The global consequences are appalling.  Well-meaning donations of clothing to charities has created “fashion garbage patches” like one in Chile, where mountains of used clothing have been dumped for years.  These are growing bigger and bigger every year.  In 2022, the largest mound—possibly containing some 100,000 tons of discarded fabric–was set on fire, filling nearby towns with smoky, unhealthy air.

The problems created by fast fashion cannot be solved by individual shoppers.  We need to force the industry to change.  We can, for example, urge our lawmakers to enact more textile-recycling regulations wherever possible.

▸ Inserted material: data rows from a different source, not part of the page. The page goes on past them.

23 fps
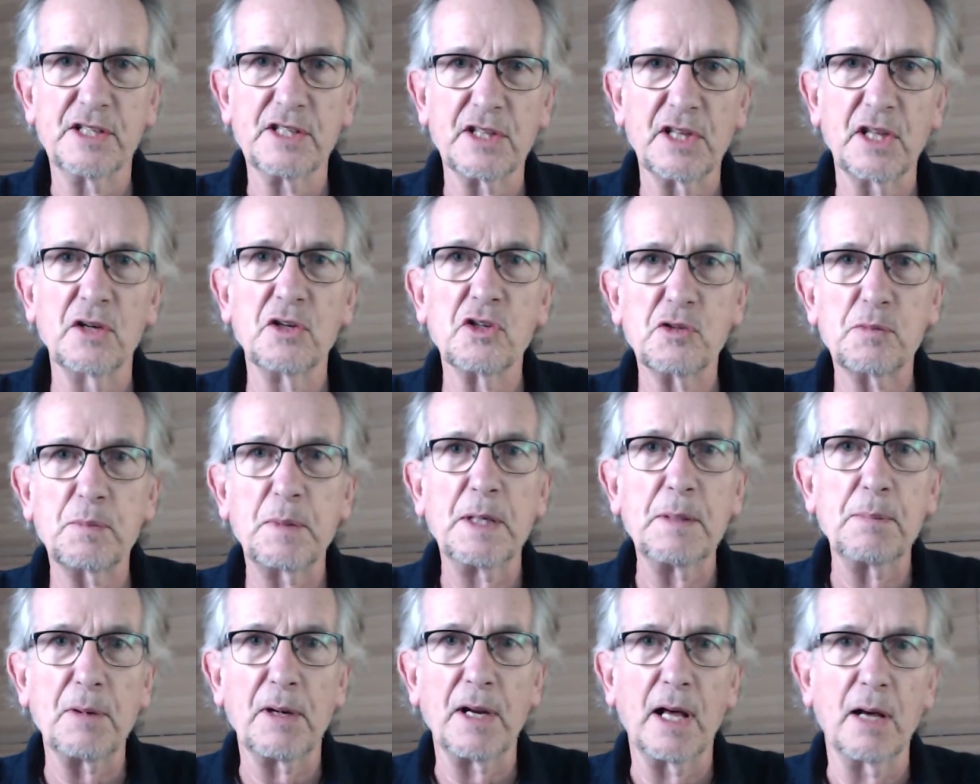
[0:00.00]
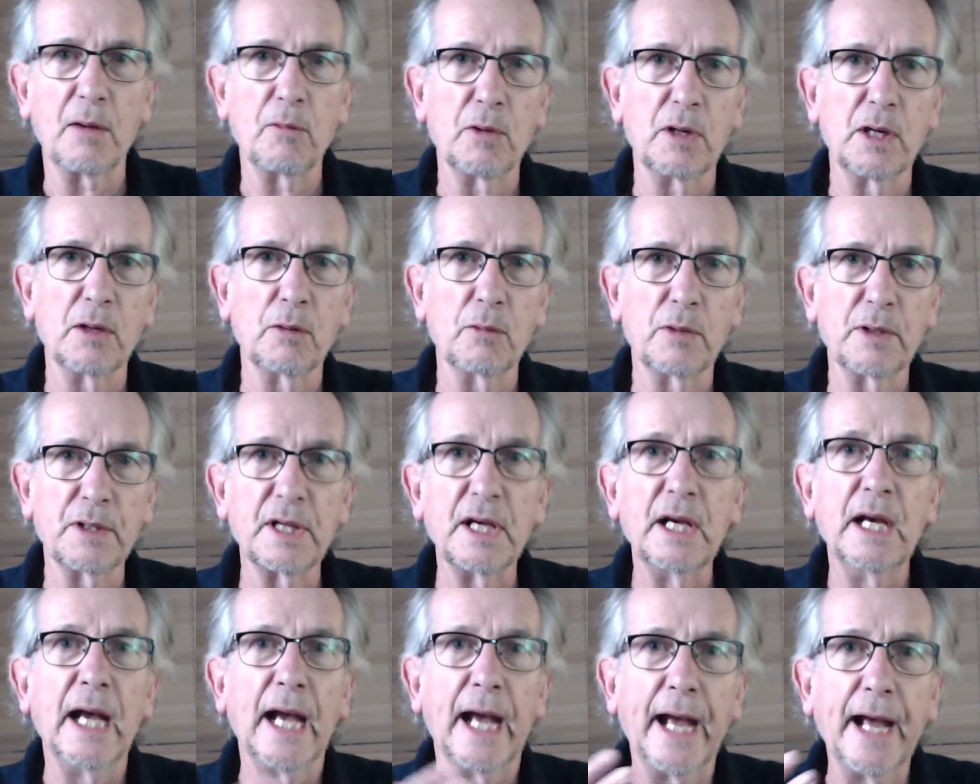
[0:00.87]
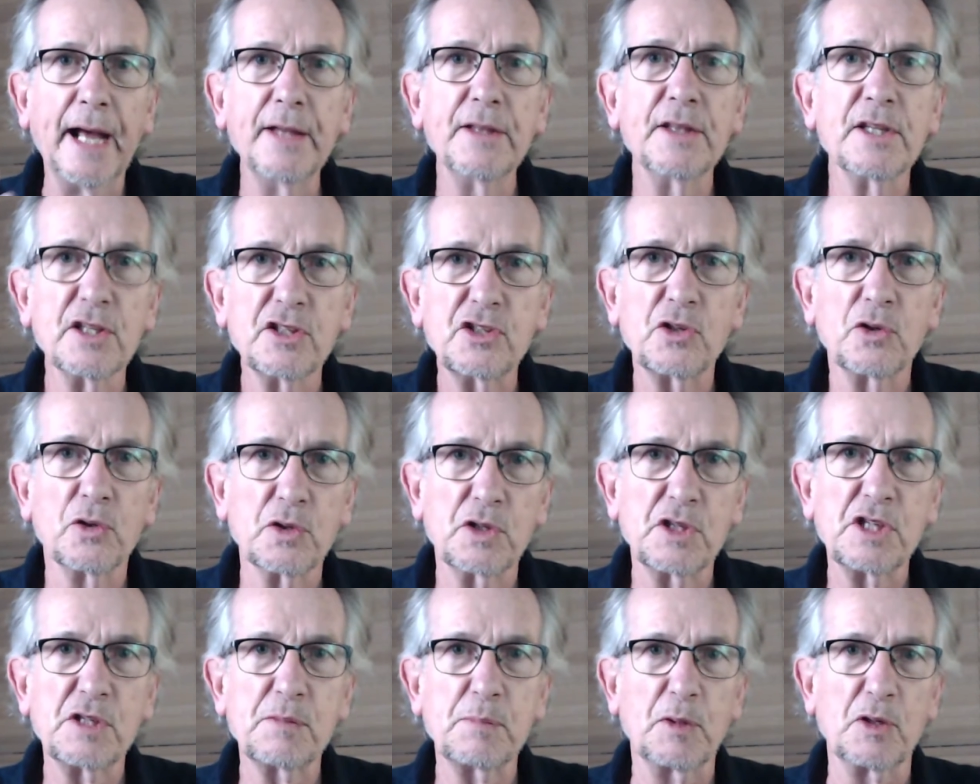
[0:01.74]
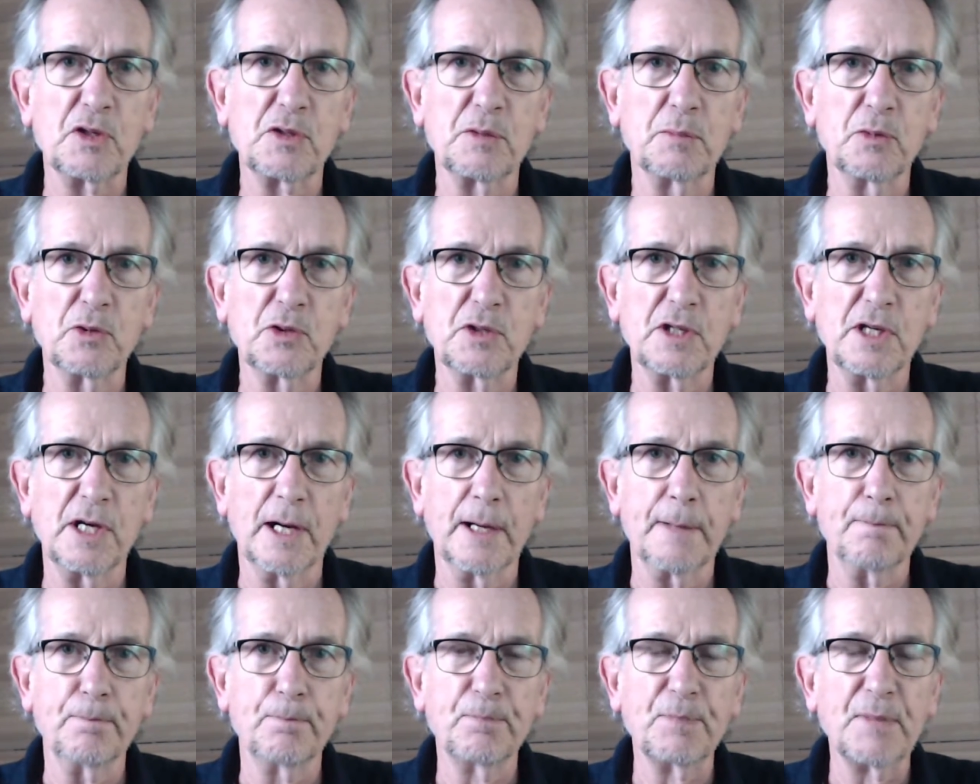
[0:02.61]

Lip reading: those people I work with in the shortest possible time.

But there are things each one of us can do.  First, we should buy quality clothing that will last.  The key is sustainability.  Paying a few dollars more for a sustainable garment will go a long way toward solving these problems.  One American clothing company, Eileen Fisher, has taken responsibility for the full life-cycle of their clothes.  It has created Eileen Fisher Renew, which saves and repurposes its old clothing.  A director of the company states that “We will take them back, no matter the condition, and we’re going to [try to] figure out …the best thing to do with them.”  But the catch is that “you have to make a good product the first time.  You make something that hopefully lasts, and then you build the infrastructure and the systems to keep it lasting.”

Second, we can play a vital role as well.  As consumers of new clothes (when we need them), we should no longer patronize clothing manufacturers who emphasize speed.  Some of us are addicted to the cycle of buying new products quickly, then tossing them after wearing them for only a short time.  We need to break this cycle. If more of us can discipline our buying habits by adopting this new approach, we’ll help to stem the pollution currently created by the fashion industry.

My favorite attire? Comfy old clothes I plan to wear for a very long time.